* ABOUT THIS EXERCISE *
All of the data should be given again word for word, though the images are to be left out.

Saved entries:
********
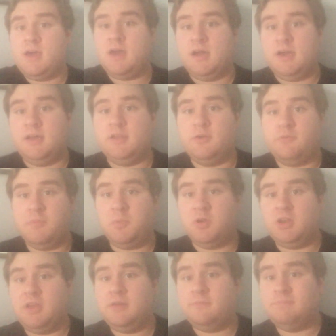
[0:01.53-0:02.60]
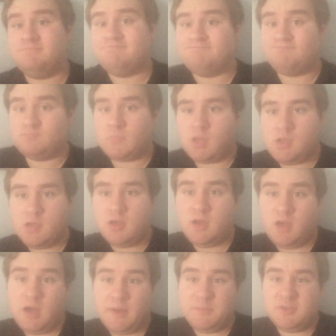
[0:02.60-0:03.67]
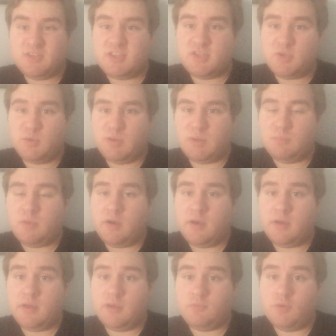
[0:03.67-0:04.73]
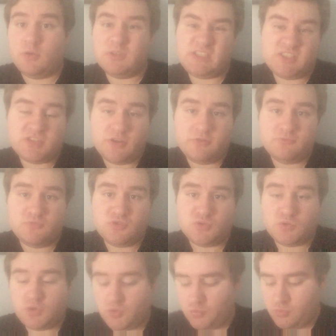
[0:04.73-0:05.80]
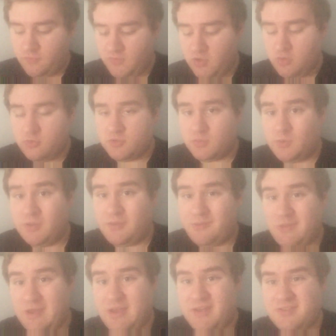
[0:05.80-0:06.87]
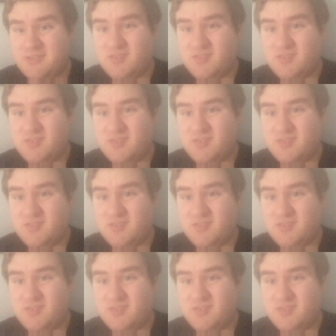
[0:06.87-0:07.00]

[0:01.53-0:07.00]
Hello everybody, I'm continuing my Rolling Stones reviews with their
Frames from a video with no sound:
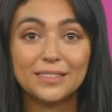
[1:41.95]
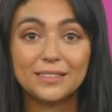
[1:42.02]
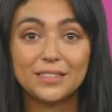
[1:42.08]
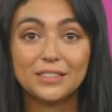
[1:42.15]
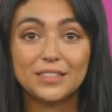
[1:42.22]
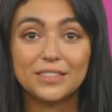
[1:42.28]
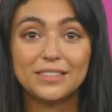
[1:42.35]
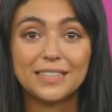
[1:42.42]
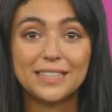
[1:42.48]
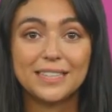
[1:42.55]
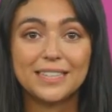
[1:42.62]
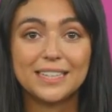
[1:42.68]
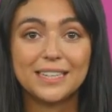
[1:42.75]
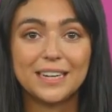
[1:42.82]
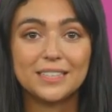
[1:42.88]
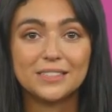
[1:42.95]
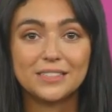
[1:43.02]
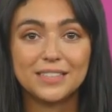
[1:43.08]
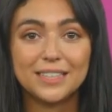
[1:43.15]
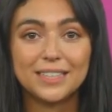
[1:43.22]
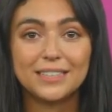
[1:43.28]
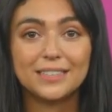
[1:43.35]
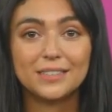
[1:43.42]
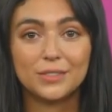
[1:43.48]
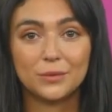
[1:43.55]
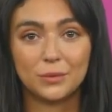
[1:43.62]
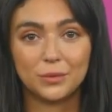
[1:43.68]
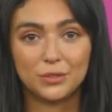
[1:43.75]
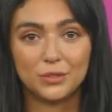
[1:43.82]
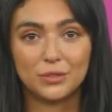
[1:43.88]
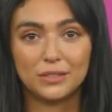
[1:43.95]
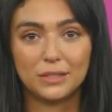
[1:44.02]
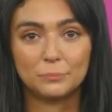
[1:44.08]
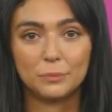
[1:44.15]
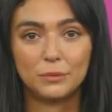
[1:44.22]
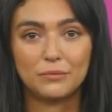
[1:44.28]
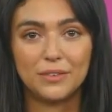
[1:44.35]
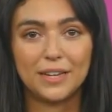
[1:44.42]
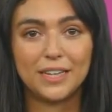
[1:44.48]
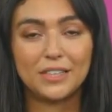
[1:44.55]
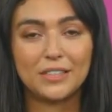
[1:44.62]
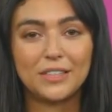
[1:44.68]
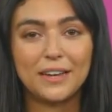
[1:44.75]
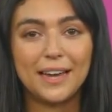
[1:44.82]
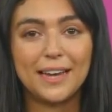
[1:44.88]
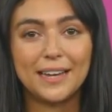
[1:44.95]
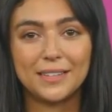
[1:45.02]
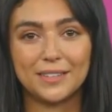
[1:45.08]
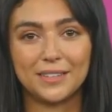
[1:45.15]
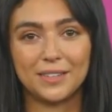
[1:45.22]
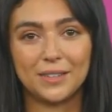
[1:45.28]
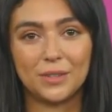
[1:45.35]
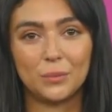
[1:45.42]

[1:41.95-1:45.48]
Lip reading: such as the ESG Disclosure Simplification Act,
********
* ANSWER BOX *
[0:01.53-0:02.60]
[0:02.60-0:03.67]
[0:03.67-0:04.73]
[0:04.73-0:05.80]
[0:05.80-0:06.87]
[0:06.87-0:07.00]

[0:01.53-0:07.00]
Hello everybody, I'm continuing my Rolling Stones reviews with their
Frames from a video with no sound:
[1:41.95]
[1:42.02]
[1:42.08]
[1:42.15]
[1:42.22]
[1:42.28]
[1:42.35]
[1:42.42]
[1:42.48]
[1:42.55]
[1:42.62]
[1:42.68]
[1:42.75]
[1:42.82]
[1:42.88]
[1:42.95]
[1:43.02]
[1:43.08]
[1:43.15]
[1:43.22]
[1:43.28]
[1:43.35]
[1:43.42]
[1:43.48]
[1:43.55]
[1:43.62]
[1:43.68]
[1:43.75]
[1:43.82]
[1:43.88]
[1:43.95]
[1:44.02]
[1:44.08]
[1:44.15]
[1:44.22]
[1:44.28]
[1:44.35]
[1:44.42]
[1:44.48]
[1:44.55]
[1:44.62]
[1:44.68]
[1:44.75]
[1:44.82]
[1:44.88]
[1:44.95]
[1:45.02]
[1:45.08]
[1:45.15]
[1:45.22]
[1:45.28]
[1:45.35]
[1:45.42]

[1:41.95-1:45.48]
Lip reading: such as the ESG Disclosure Simplification Act,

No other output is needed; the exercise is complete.